At 98 cents a download, within a few days the retired call girl had reeled in more than $200,000 (that was awhile back), which thanks to an immunity deal she’ll be able to happily spend (unless she gets nabbed snorting snowwhite with or without the seven dwarves…but she’s a celeb now so she’d probably get off with a slap on the wrist). With offers from Hustler Magazine, Penthouse and multiple TV networks hoping to showcase her assets (bare or otherwise), it seems that this was just the break that Ashley Alexandra Dupre was looking for…and surely there has to be a book and film in the works too!

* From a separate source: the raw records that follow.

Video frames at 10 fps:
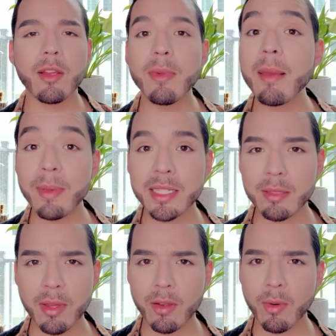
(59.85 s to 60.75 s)
There might be
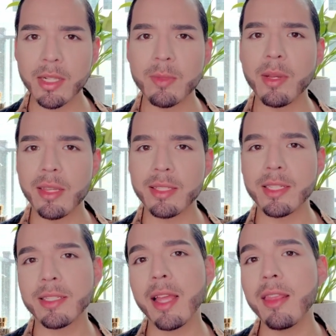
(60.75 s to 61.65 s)
some other ones, but this
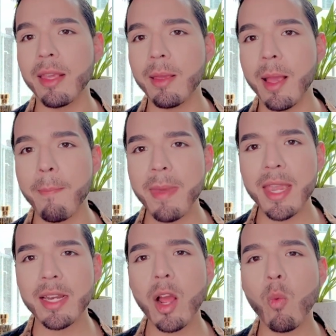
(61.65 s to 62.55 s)
is the
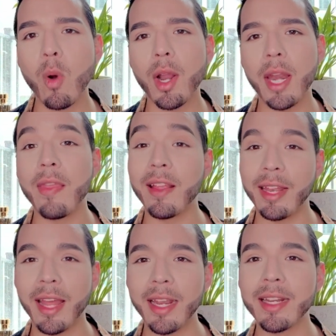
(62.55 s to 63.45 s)
main one in the
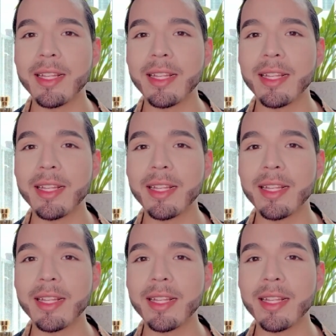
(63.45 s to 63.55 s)
line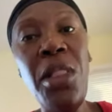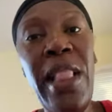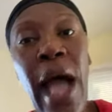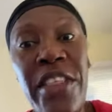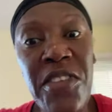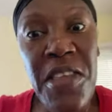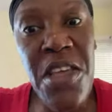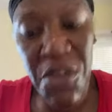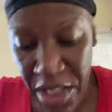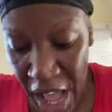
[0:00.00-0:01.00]
clot
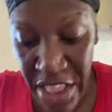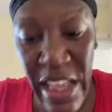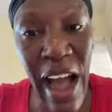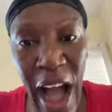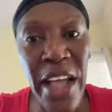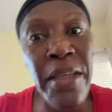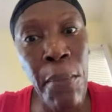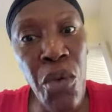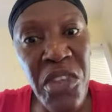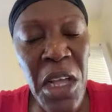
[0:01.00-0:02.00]
secret and talk the
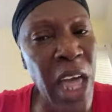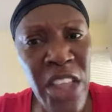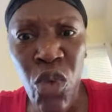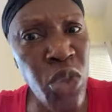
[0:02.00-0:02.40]
pussy clot truth,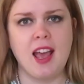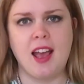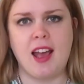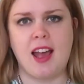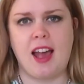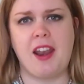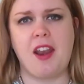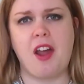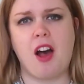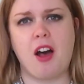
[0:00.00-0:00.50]

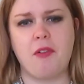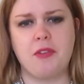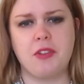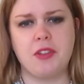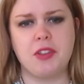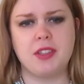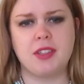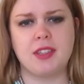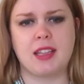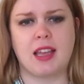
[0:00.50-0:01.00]
and
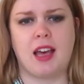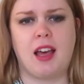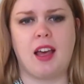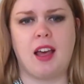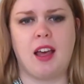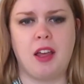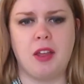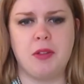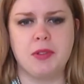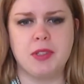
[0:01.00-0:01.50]
others
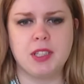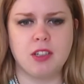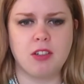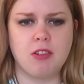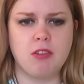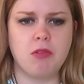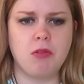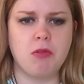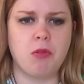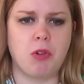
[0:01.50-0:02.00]
that still
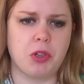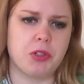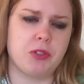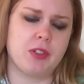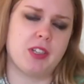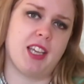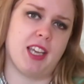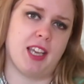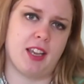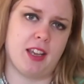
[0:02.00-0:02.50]
want to
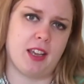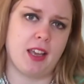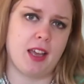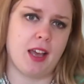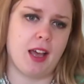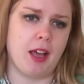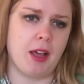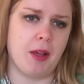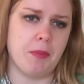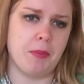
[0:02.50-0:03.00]
adhere
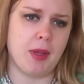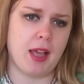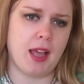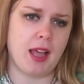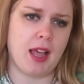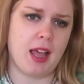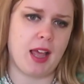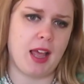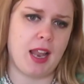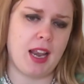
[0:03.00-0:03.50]

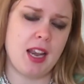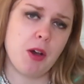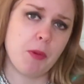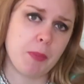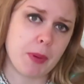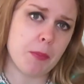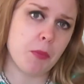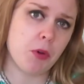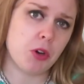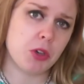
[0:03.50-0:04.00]
a little bit
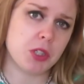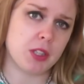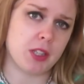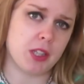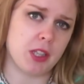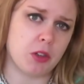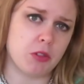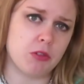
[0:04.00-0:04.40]
more to the old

Let’s just hope though that Ashley’s writing (and acting if she does go that route) is not quite as lame as her singing. But to give her credit, her music is no better nor any worse than a lot of the stuff out there by established artists. And if it is any consolation her effort is as good (or as bad) as Paris Hilton’s warbling attempts! Interestingly enough Ashley and Paris have other striking similarities most notably the fact that it was a public sex scandal that launched both their careers!
Personally I cannot in all honesty agree with the rapper who quipped that she had pipes measurable to Mariah Carey’s, and perhaps senior vice president for programming at Z100, Tom Poleman, hit the nail on the head when he stated: “It’s not a bad song.” True! Very True Tom…but it’s not a good song either! But it’s good to know that there is hope for the rest of us mere mortals to cash in with our very own filler-fluff tunes thanks to the internet and viral marketing!